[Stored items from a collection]
____
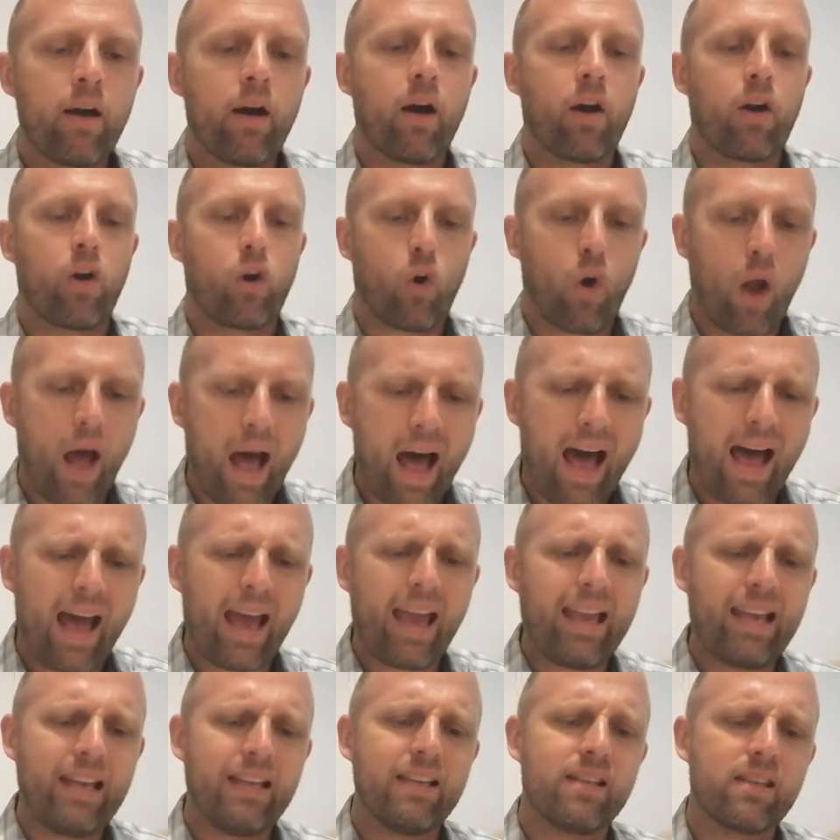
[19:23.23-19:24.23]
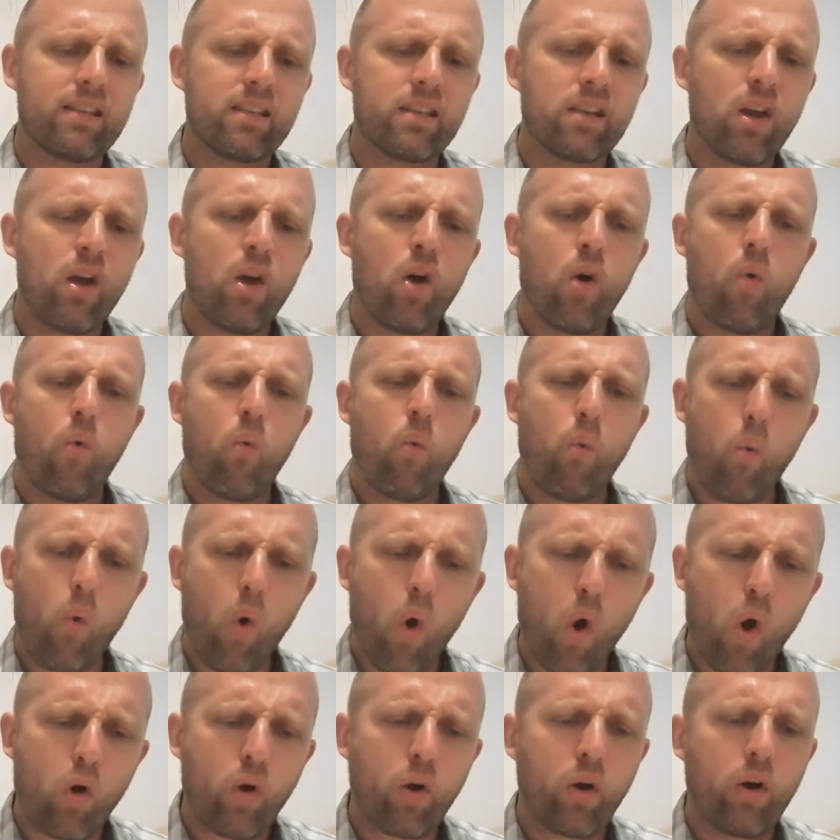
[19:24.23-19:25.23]
Arise,
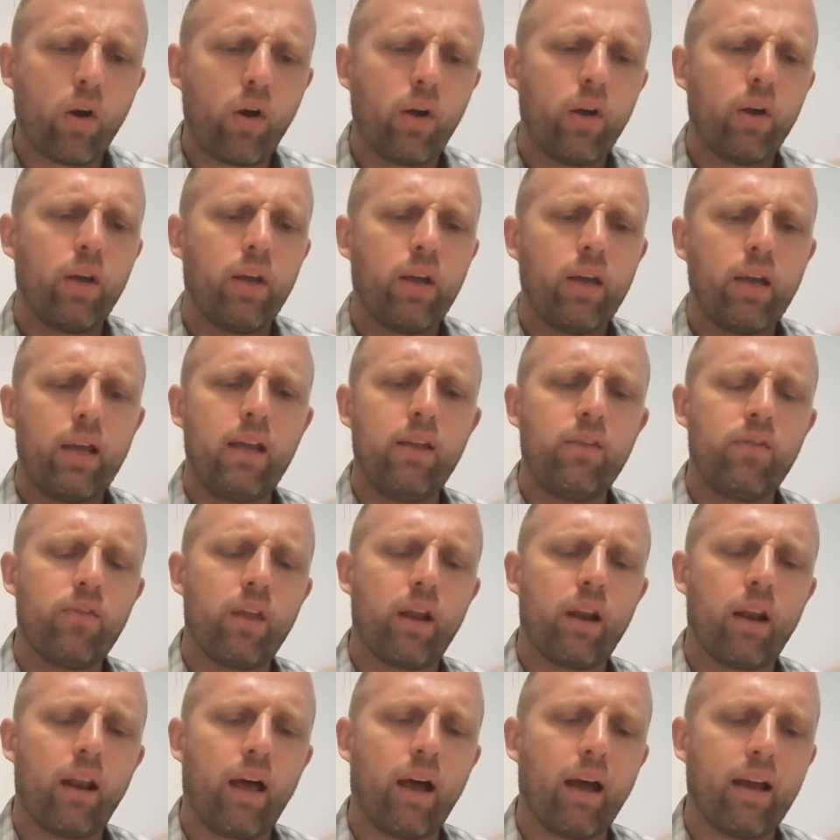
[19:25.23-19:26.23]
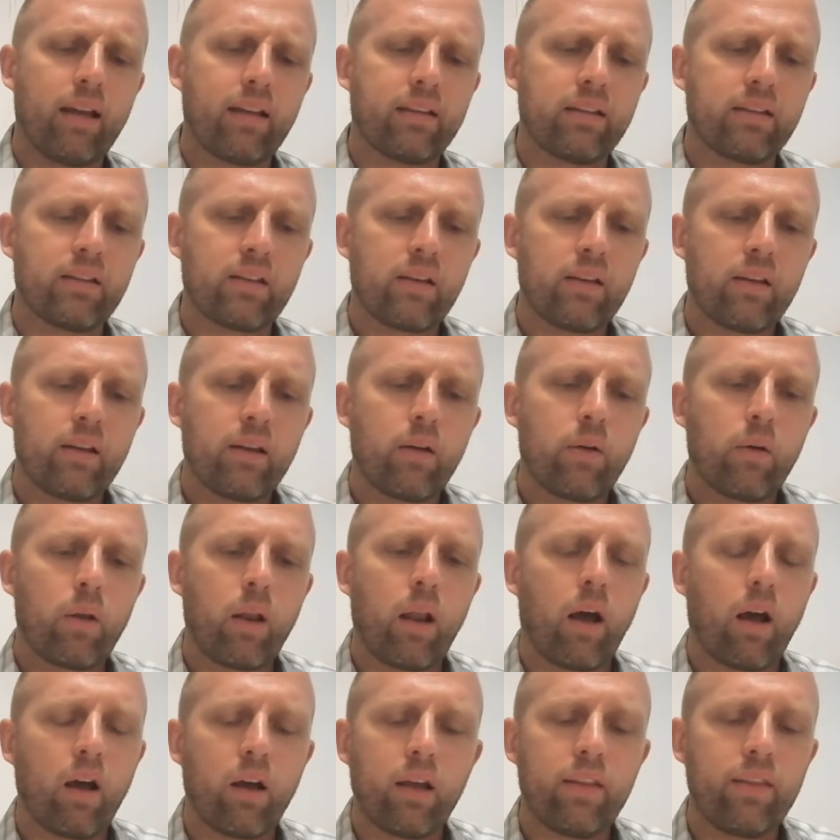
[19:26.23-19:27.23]
walk in the light,
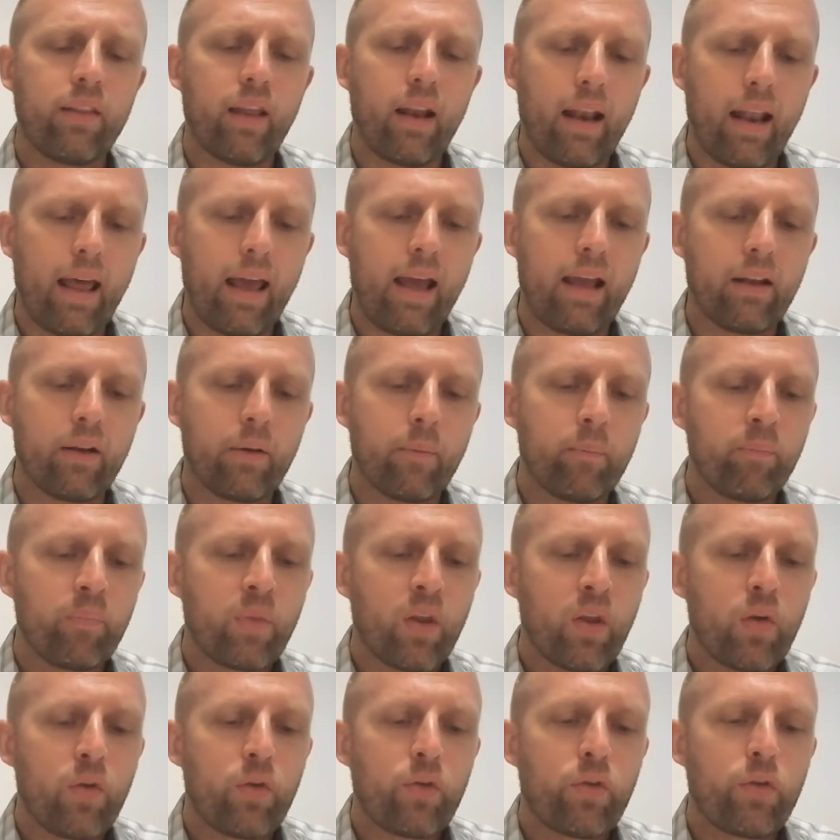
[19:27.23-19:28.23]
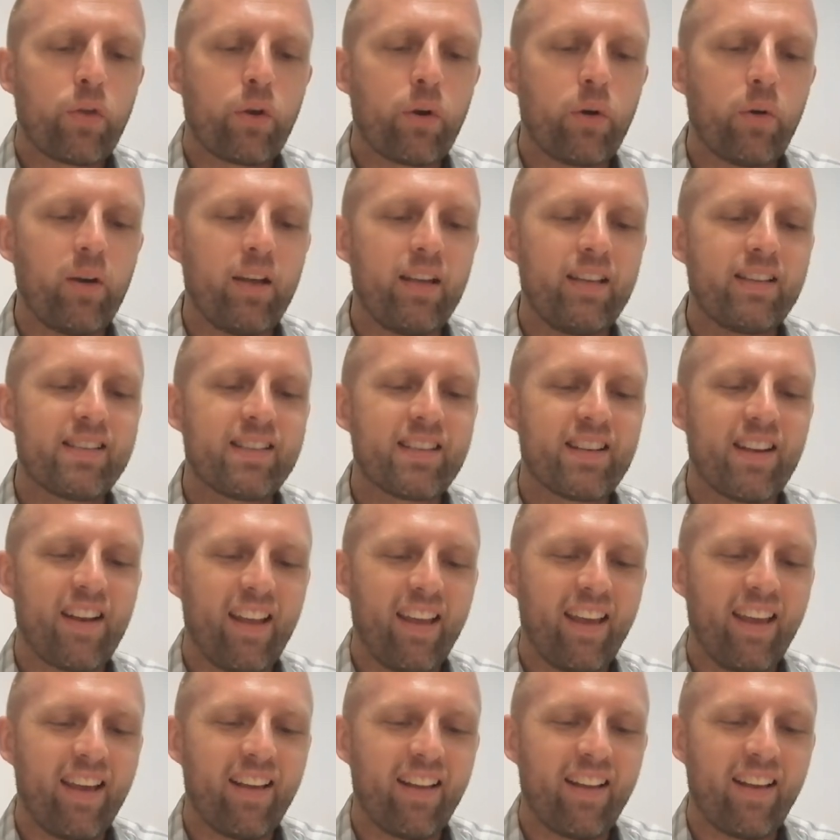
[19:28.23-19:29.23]
walk in the land, through its
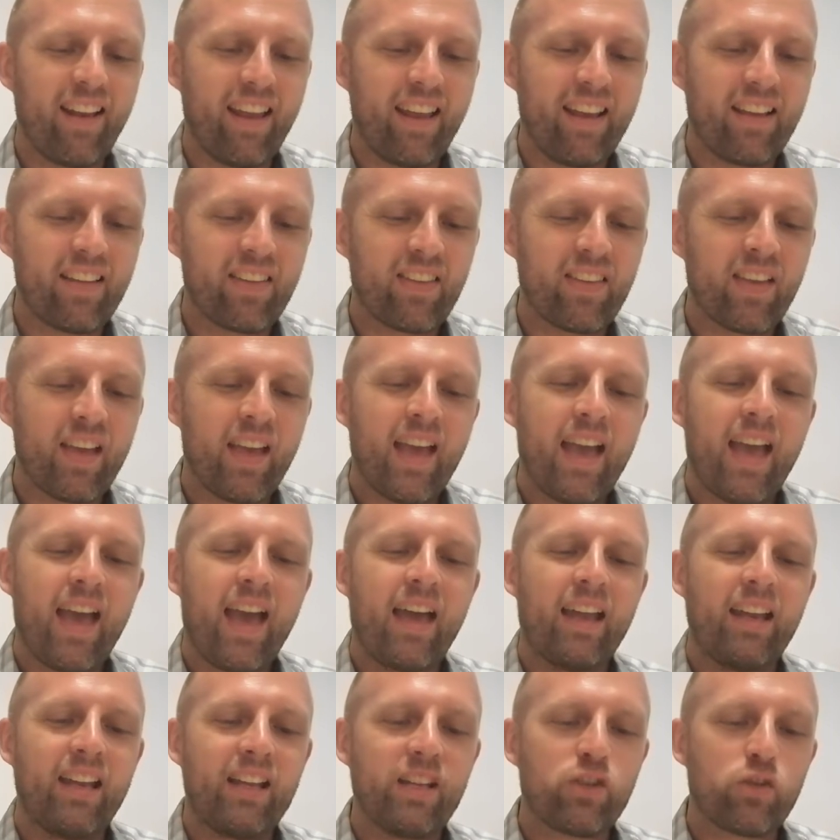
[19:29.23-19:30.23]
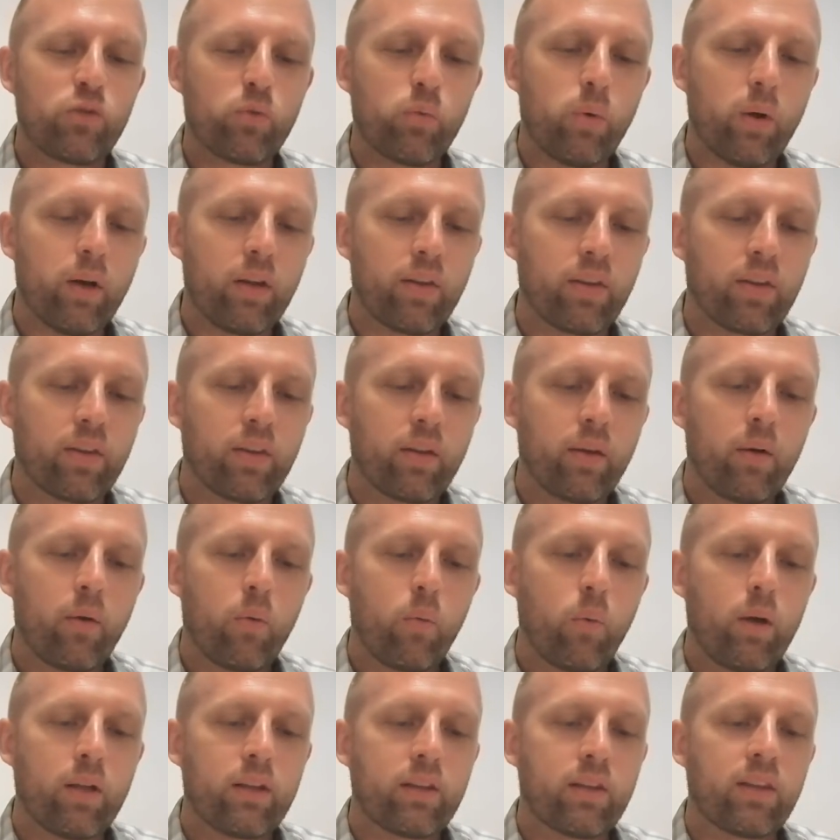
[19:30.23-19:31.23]
length and its width,
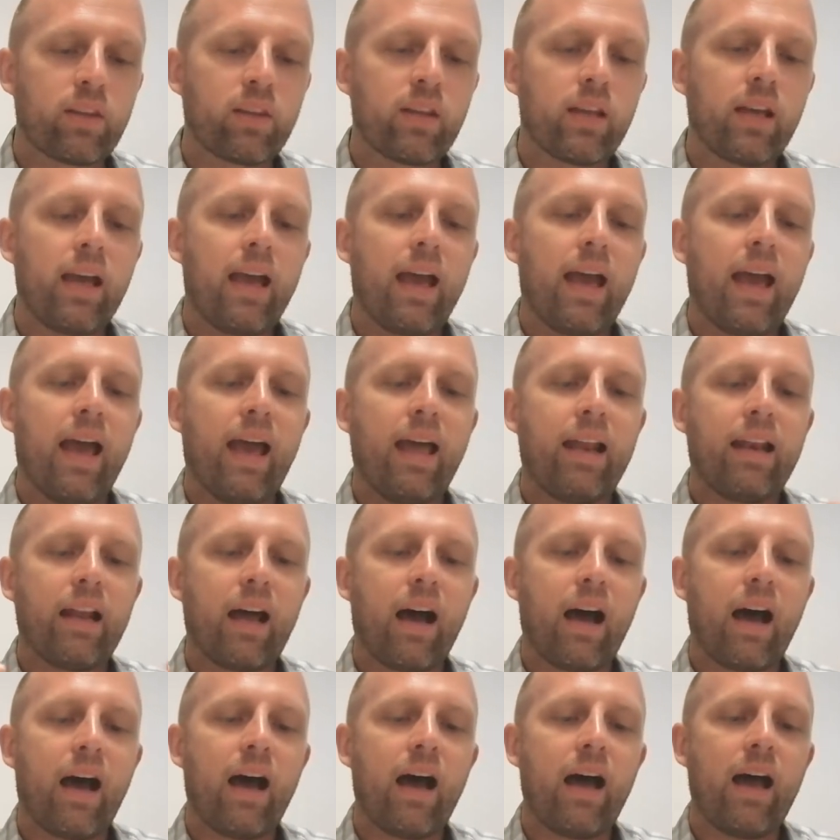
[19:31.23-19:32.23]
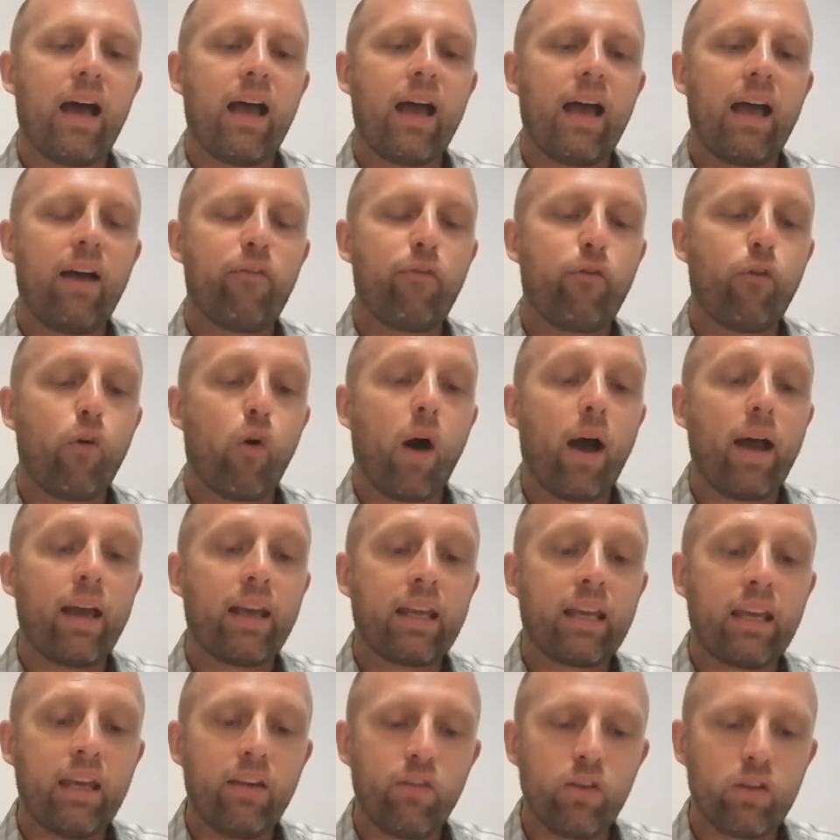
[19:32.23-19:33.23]
width, and I, for I
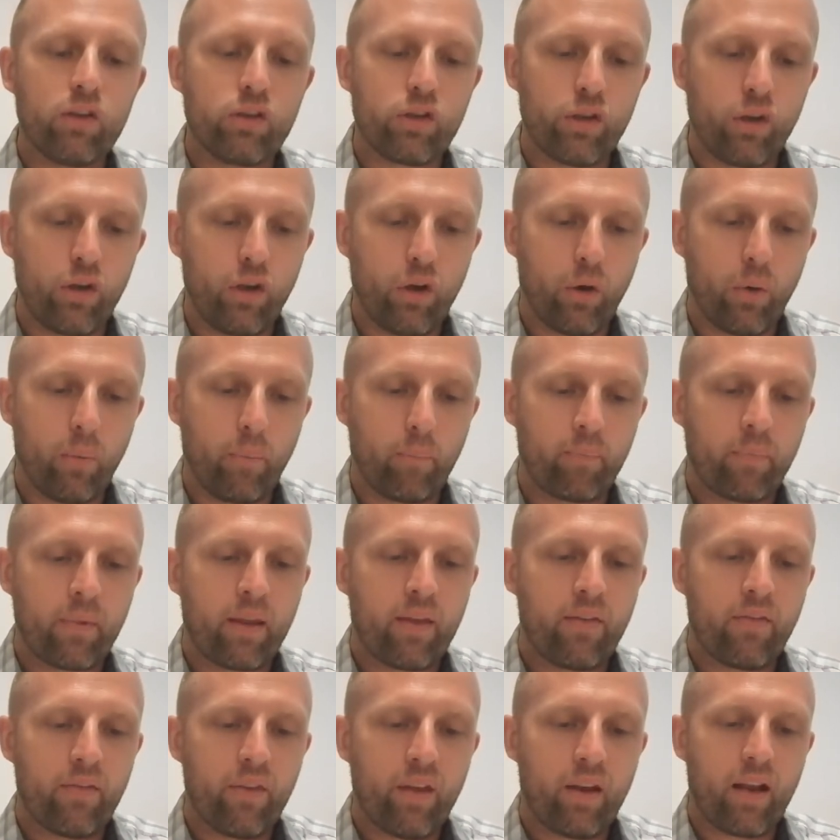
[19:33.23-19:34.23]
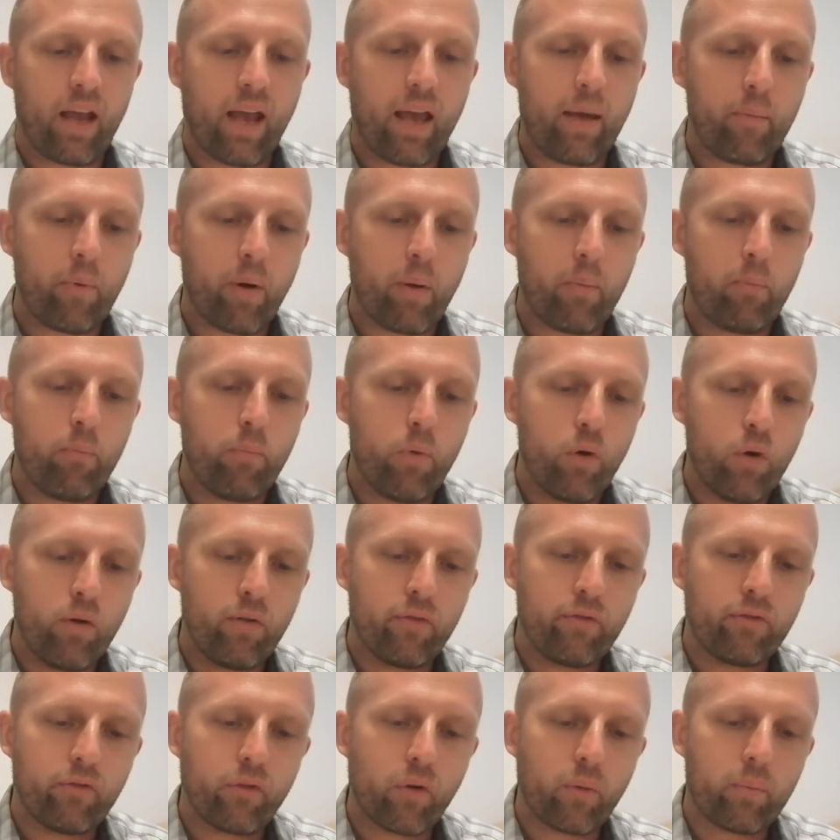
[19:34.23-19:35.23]
give it to you. Then Abram
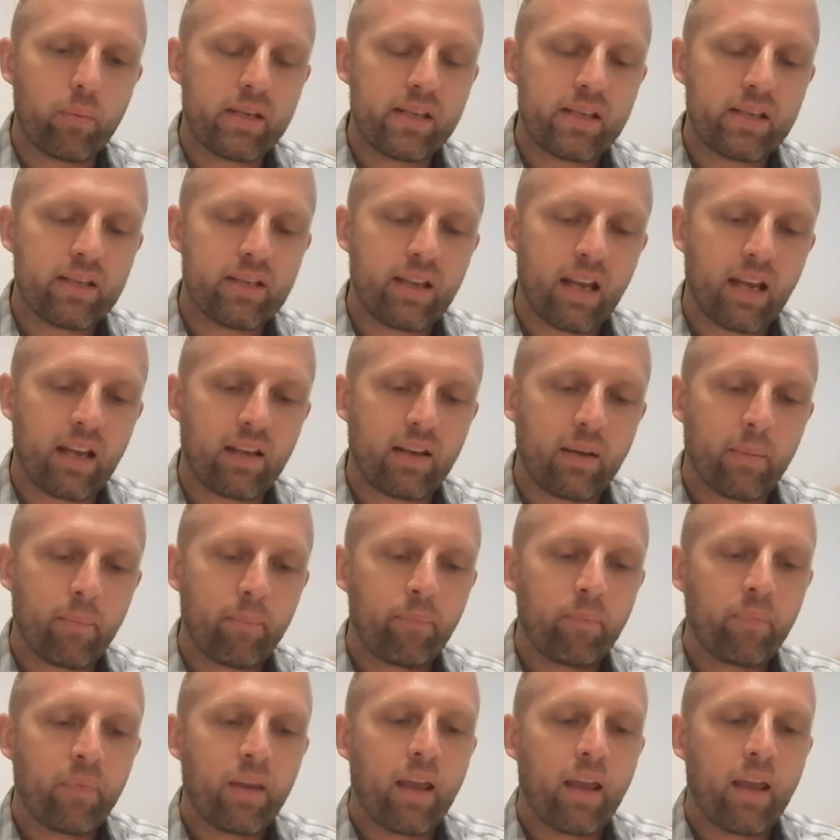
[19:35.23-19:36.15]
moved from his tent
____
> **WHAT THE TASK REQUIRES**
Restate, word for word, each line from the one with "[19:27.23-19:28.23]" to the end of the entries, both included, and keep every picture out.

> **ANSWER SECTION**
[19:27.23-19:28.23]
[19:28.23-19:29.23]
walk in the land, through its
[19:29.23-19:30.23]
[19:30.23-19:31.23]
length and its width,
[19:31.23-19:32.23]
[19:32.23-19:33.23]
width, and I, for I
[19:33.23-19:34.23]
[19:34.23-19:35.23]
give it to you. Then Abram
[19:35.23-19:36.15]
moved from his tent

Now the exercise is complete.